The problem:
Give all the data again exactly.

(Collected data entries)
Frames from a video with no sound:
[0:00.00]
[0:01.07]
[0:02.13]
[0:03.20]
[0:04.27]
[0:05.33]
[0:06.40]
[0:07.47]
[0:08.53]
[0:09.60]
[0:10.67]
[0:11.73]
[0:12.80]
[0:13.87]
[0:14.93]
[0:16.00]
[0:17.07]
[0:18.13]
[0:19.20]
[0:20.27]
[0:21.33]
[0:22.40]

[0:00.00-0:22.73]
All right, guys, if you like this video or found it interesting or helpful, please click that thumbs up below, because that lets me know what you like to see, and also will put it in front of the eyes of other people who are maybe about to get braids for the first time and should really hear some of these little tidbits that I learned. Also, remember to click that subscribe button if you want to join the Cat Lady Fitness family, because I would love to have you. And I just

Solution to this exercise:
Frames from a video with no sound:
[0:00.00]
[0:01.07]
[0:02.13]
[0:03.20]
[0:04.27]
[0:05.33]
[0:06.40]
[0:07.47]
[0:08.53]
[0:09.60]
[0:10.67]
[0:11.73]
[0:12.80]
[0:13.87]
[0:14.93]
[0:16.00]
[0:17.07]
[0:18.13]
[0:19.20]
[0:20.27]
[0:21.33]
[0:22.40]

[0:00.00-0:22.73]
All right, guys, if you like this video or found it interesting or helpful, please click that thumbs up below, because that lets me know what you like to see, and also will put it in front of the eyes of other people who are maybe about to get braids for the first time and should really hear some of these little tidbits that I learned. Also, remember to click that subscribe button if you want to join the Cat Lady Fitness family, because I would love to have you. And I just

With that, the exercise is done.